What I’m most excited about is working with a new designer who is really creative and bringing a bunch of ideas back to life that are modern and that also have a classic twist. So it’s really cool to see those two worlds collide. Some f****** fabulous talent. I mean rockstar, all age, all sexes, all races. It’s just going to be fun. Fun sexual energy, playful, and I mean it's just going to be crazy. It’s going to be a crazy, crazy night. Stunts, reveals, tear-aways. The Church is very iconic, this is a very iconic club and it’s been around for so long that to be a part of the movement and be a part of the people who keep this community alive is very, very fun for me.

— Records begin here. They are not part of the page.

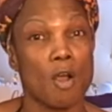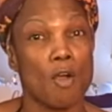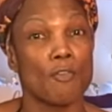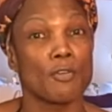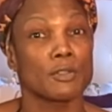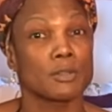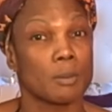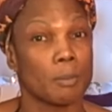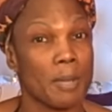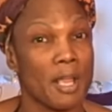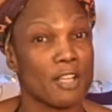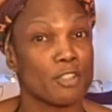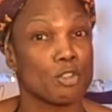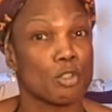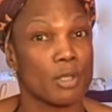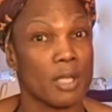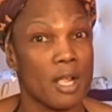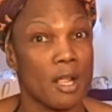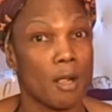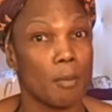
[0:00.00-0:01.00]
over some
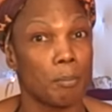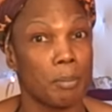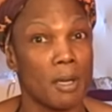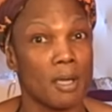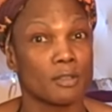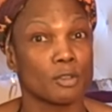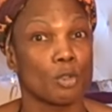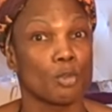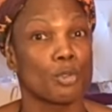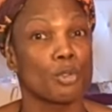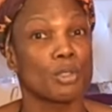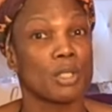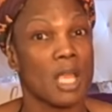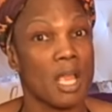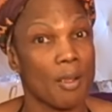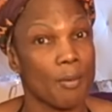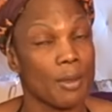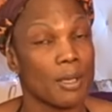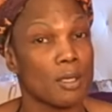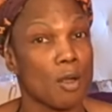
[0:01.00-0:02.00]
extra care bucks or you are
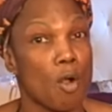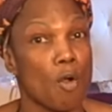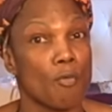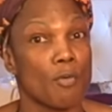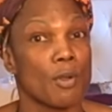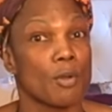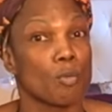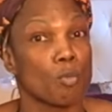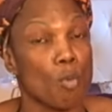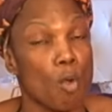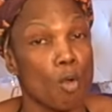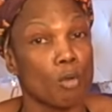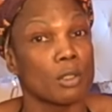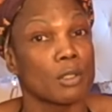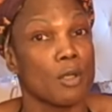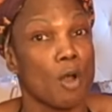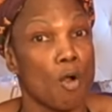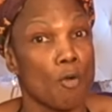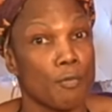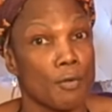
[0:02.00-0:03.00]
carrying over and
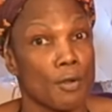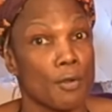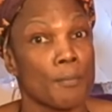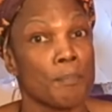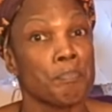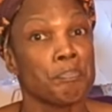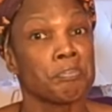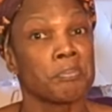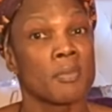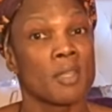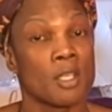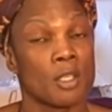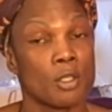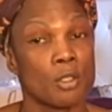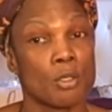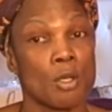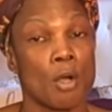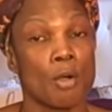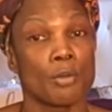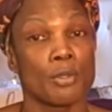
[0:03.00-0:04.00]
rolling over,
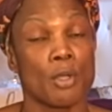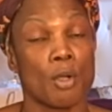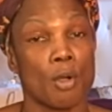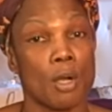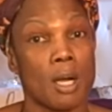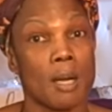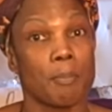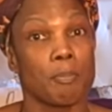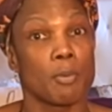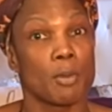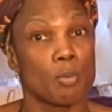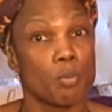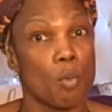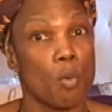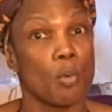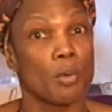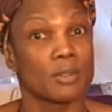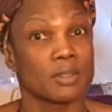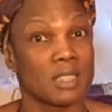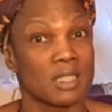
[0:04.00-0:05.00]
you know, your up
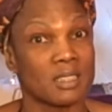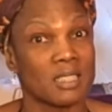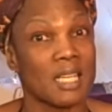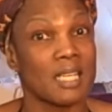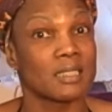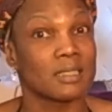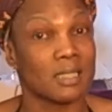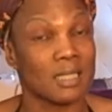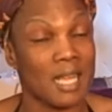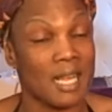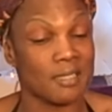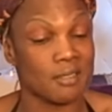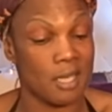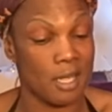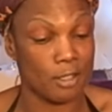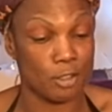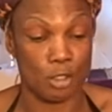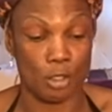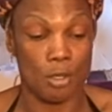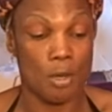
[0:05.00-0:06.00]
rewards and things of that
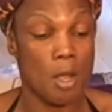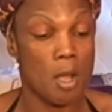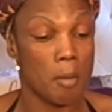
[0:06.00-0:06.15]
nature.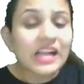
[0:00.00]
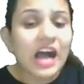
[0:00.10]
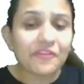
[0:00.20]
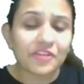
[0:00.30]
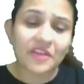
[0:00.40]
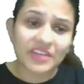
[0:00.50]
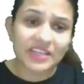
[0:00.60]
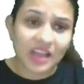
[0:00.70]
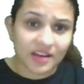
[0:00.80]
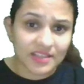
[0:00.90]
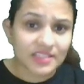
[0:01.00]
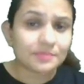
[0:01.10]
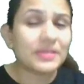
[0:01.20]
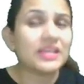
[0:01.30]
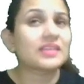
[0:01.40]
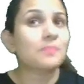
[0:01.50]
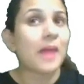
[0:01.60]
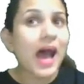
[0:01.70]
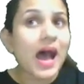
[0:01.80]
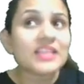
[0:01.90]
after every class, be it
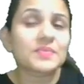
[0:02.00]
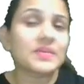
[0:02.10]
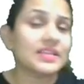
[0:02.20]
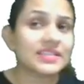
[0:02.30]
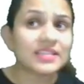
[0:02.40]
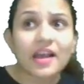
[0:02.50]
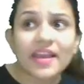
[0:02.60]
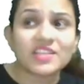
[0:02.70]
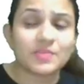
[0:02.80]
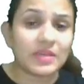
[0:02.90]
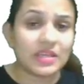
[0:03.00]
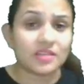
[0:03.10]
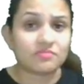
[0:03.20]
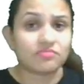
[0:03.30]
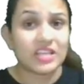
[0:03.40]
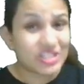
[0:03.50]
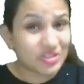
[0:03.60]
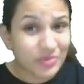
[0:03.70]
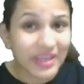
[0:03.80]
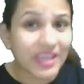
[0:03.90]
maths, be it science, be it
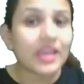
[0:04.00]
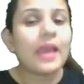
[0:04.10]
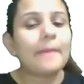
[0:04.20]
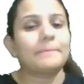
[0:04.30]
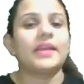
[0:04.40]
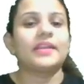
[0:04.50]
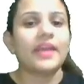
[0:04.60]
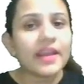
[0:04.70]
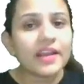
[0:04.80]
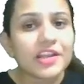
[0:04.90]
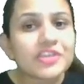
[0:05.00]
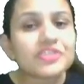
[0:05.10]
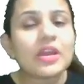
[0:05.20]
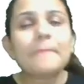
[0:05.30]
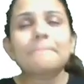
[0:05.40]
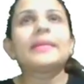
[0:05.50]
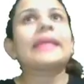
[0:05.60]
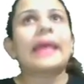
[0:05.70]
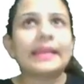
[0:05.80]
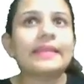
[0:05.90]
history, be it English, be it
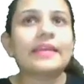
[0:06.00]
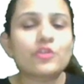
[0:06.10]
anything.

What interested you in wanting to be apart of Renacio’s show?
I’m moved by his clothing. I really am. I love dark, macabre, velvety textures that are sensual but classic and classy. He really, really melts those two together and integrates them really well. He is the perfect designer for me to walk for ‘cause I’m both of those two.
Siggy Sauer, Dalton Rawson and Ava Weissgarber in Renacio shot by Victoria Nguyen for Over Magazine
How will this show impact your career as a model?
I think just networking and being able to build different spots in the different worlds. This is a world where you can really feel the emotion and really, really, bring out your inner darkness and I think it is important for people to be in touch with that and not all models get to experience that sexual energy and that darkness that they wanna bring out on stage.
What is it like modeling at such an iconic venue like The Church?
I mean like I said earlier it is a piece of history as part of the club scene goes, especially the goth scene in Dallas. It’s been a staple for many, many years. I grew up coming to The Church. When I was 17, this was the place where I came to express myself so it’s very surreal to be up on that stage and maybe being able to motivate someone to maybe design or feel their creative energy and not be afraid of what everyone else thinks. You want to be fearless at The Church. I have never been at The Church and I have never felt judged here, ever.
Thank you to everyone who participated, the Over Magazine team appreciates you. Don't be scared to break boundaries, express yourself through your art.